▸ **EXERCISE INSTRUCTIONS**
Every record below must come back exactly as written, with the images dropped.

▸ **RECORDED DATA**
---*---
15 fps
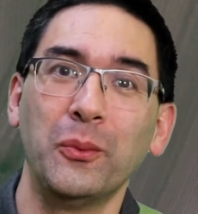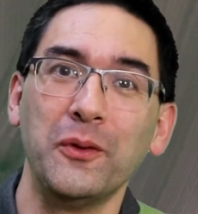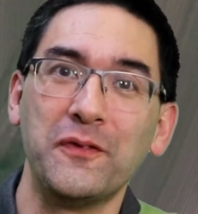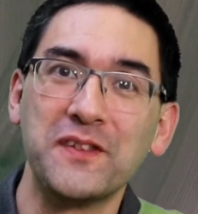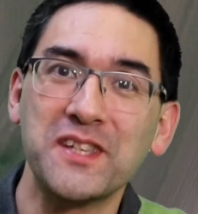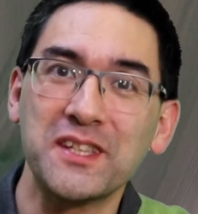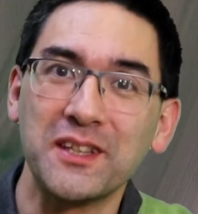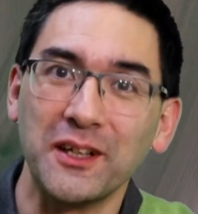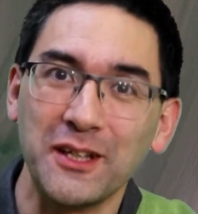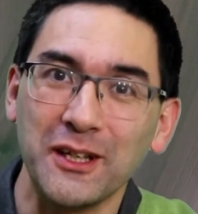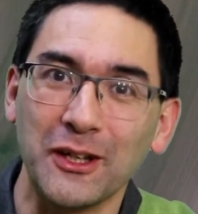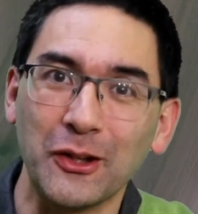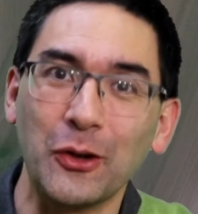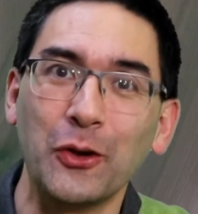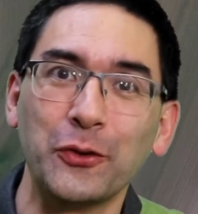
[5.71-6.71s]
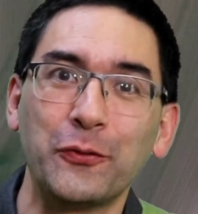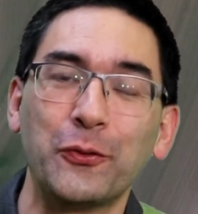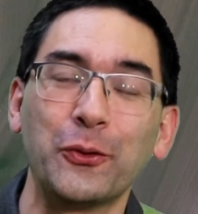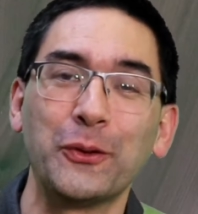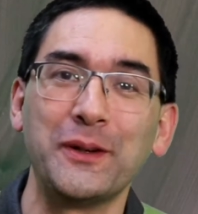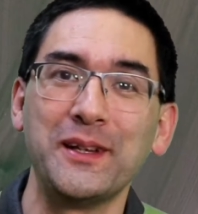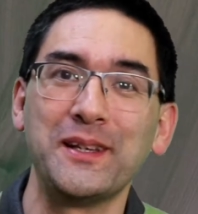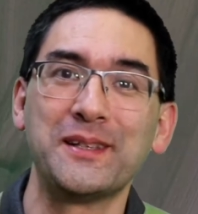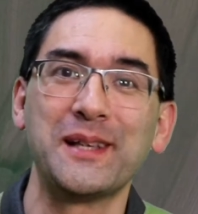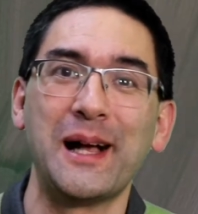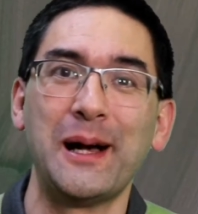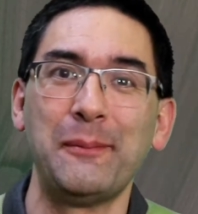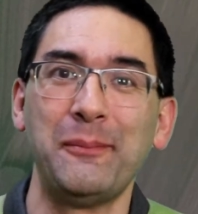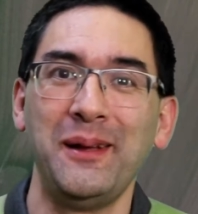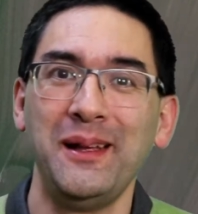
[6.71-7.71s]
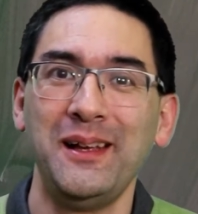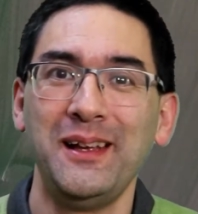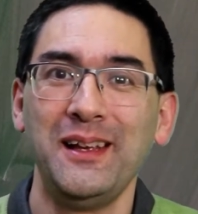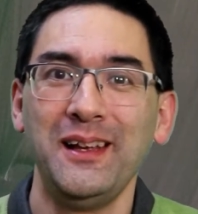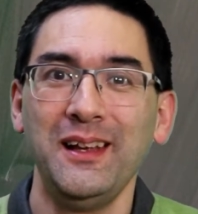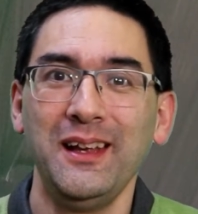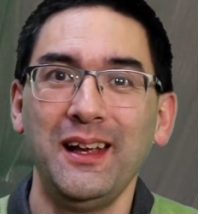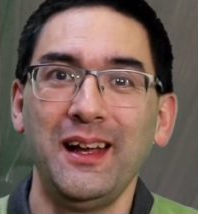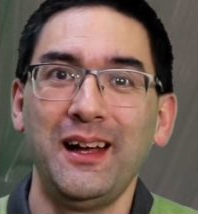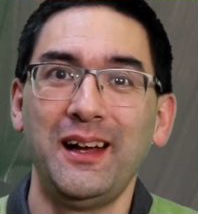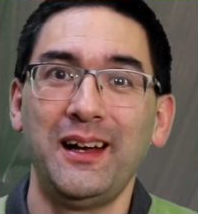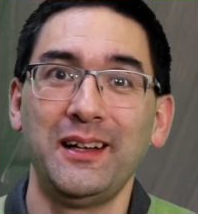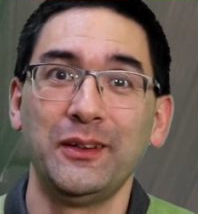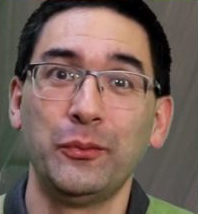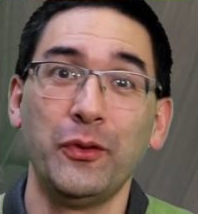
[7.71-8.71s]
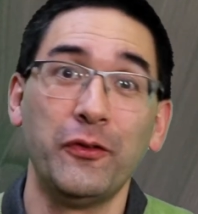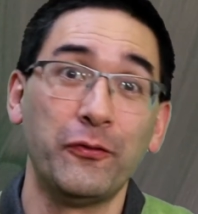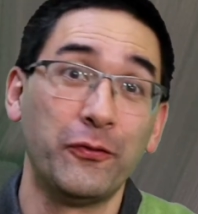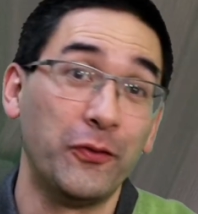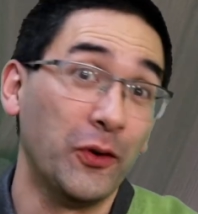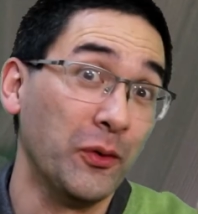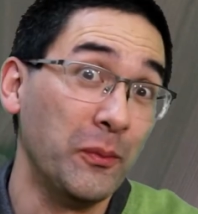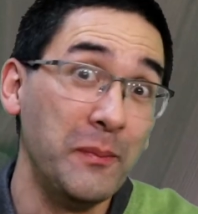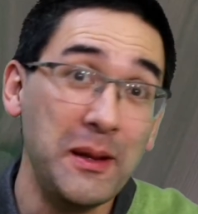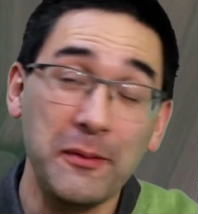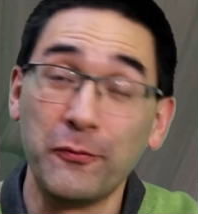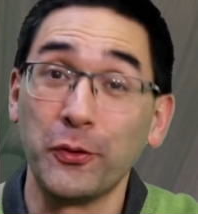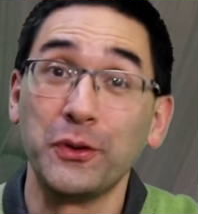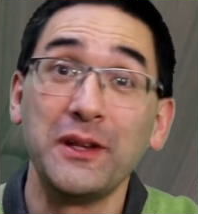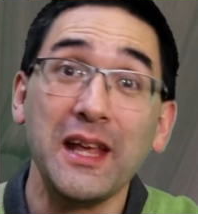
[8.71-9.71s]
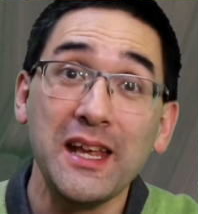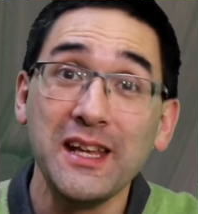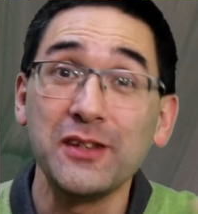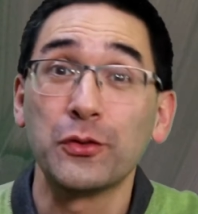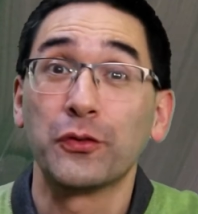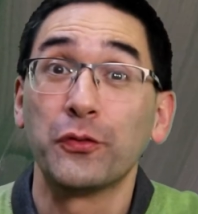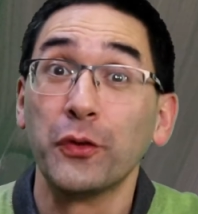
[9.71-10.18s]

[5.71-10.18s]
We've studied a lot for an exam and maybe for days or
---*---
▸ **RESULT OF THIS EXERCISE**
15 fps
[5.71-6.71s]
[6.71-7.71s]
[7.71-8.71s]
[8.71-9.71s]
[9.71-10.18s]

[5.71-10.18s]
We've studied a lot for an exam and maybe for days or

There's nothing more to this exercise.